Le texte, Notre D(r)ame, publié aux éditions Lansman, est inspiré par la terrible catastrophe de l’incendie de Notre Dame du 16 avril 2019. L’hubris démesuré de l’homme moderne fut incapable d’empêcher la toiture, la charpente et la flèche conçue par Violet Leduc de se transformer en brasier. Restaient seulement le désespoir des pierres, les voix effarées des gargouilles et des chimères de la cathédrale dont Thierry Debroux semble avoir pu surprendre les mystérieuses conversations et les craintes d’une reconstruction hâtive.
L’univers imaginaire inventé par l’auteur est magique : les époques conversent ensemble comme si elles étaient au paradis. Le temps est dilué, l’immortalité de l’œuvre de Victor Hugo et de la Cathédrale, se confondent avec une histoire d’amour contemporaine d’une jeune danseuse hip hop en mal d’amour, prête au suicide et qui n’a jamais entendu parler de la Belle Esmeralda. L’œuvre de Victor Hugo bondit sous les yeux de la vivante cathédrale qui trône au centre du plateau : on se gorge d’émotions à chaque tour de la cathédrale sur elle -même, entendez, chaque fois que l’une de ses façades égrène heures et jours différents. Non sans rappeler les façons de Monet, le grand maître des lumières impressionnistes. Ah quelle superbe rosace !
Dans une harmonie à tomber, les comédiens jouent dans la joie, avec une énergie décuplée par les privations subies depuis deux ans. On assiste à une espèce de renaissance sur ce plateau où ils se montrent franchement éblouissants.
Comme si, l’espace d’un spectacle, on pouvait jusqu’à oublier la pandémie.-
Les changements de scène se font sans le moindre bruit, ils sont d’une fluidité remarquable et de même pour les passages entre le jeu et le narratif. On se trouve au cœur de l’art vivant. Prenez le mouvement imprimé à la corde qui meut la cathédrale, ne fait-il pas fait penser à des gestes de batelier ? Ne sommes nous pas, à Paris ou à Venise, tous sur une nef des fous ? A moins que l’on soit plus d’humeur à y voir le mythe de Sisyphe.
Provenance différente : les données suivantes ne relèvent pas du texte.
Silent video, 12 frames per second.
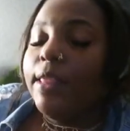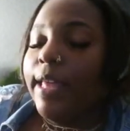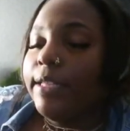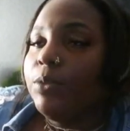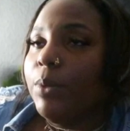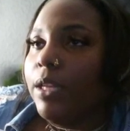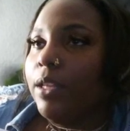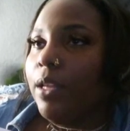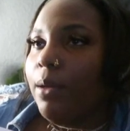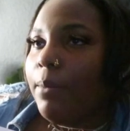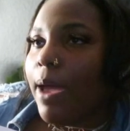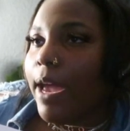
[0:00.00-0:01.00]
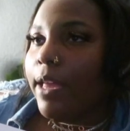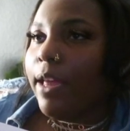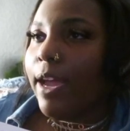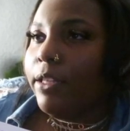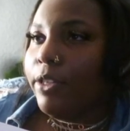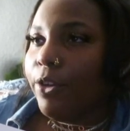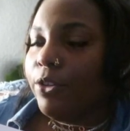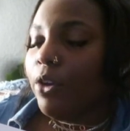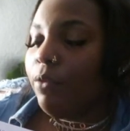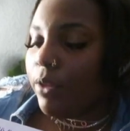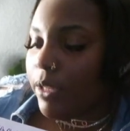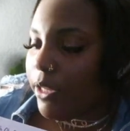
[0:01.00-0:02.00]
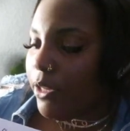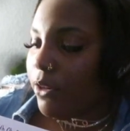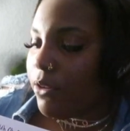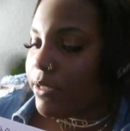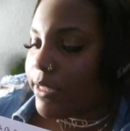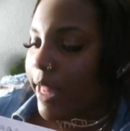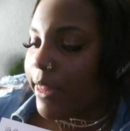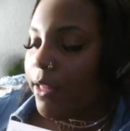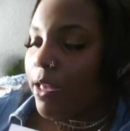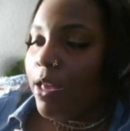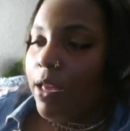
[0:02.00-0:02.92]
that's one of them I, I learned over the years that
Un art consommé de la concision et de la polysémie anime le créateur. L’œuvre fleuve de Victor Hugo se retrouve exposée en 1H25 SANS ENTRACTE. Tout y est. Oui, on est gratifié d’un authentique élixir de magie théâtrale.
D’un côté, il y a le peuple de pierres séculaires, les chimères de Violet Leduc, avec le dénommé stryge, le « démon pensif », sous l’apparence d’un buste de femme oiseau aux yeux en escarboucles, et de l’autre les antiques gargouilles du Moyen-âge gothique. Ces impressionnantes marionnettes se font la conversation avec les voix des personnages principaux. Didier Colfs papillonne entre le détestable prêtre lubrique Claude Frollo, le Stryge, un rat de la cour des miracles, un juge répugnant, et … un quidam de la foule des manants. C’est un bouleversant Stéphane Fenocchi qui s’empare du personnage monstrueusement attachant de Quasimodo, il fait la gargouille 23, se mue en corbeau maléfique avant de rejoindre lui aussi lui aussi la foule. Le vaniteux Phoebus, sous les traits de Mickey Bicar, se transforme en gargouille 52 , ramasse les oripeaux de Clopin Trouillefou et fait un innommable avocat de la défense qui ne trouve rien à dire. Enfin, Marc Laurent, le Poète Gringoire en grand échalas égaré dans la cour des miracles se glisse dans la gargouille 37 – allô mademoiselle 36-37, votre prénom c’est bien Juliette – avant de tomber pour la très radieuse, l’incomparable Marie Phan qui a accepté de jouer le rôle stupéfiant d’Esméralda, avec son adorable chèvre, ton sur ton avec ses jupes de bohémienne. L’énergie de ce spectacle est au zénith, vous fait un bien fou et vous raccommode avec toute la tristesse du monde.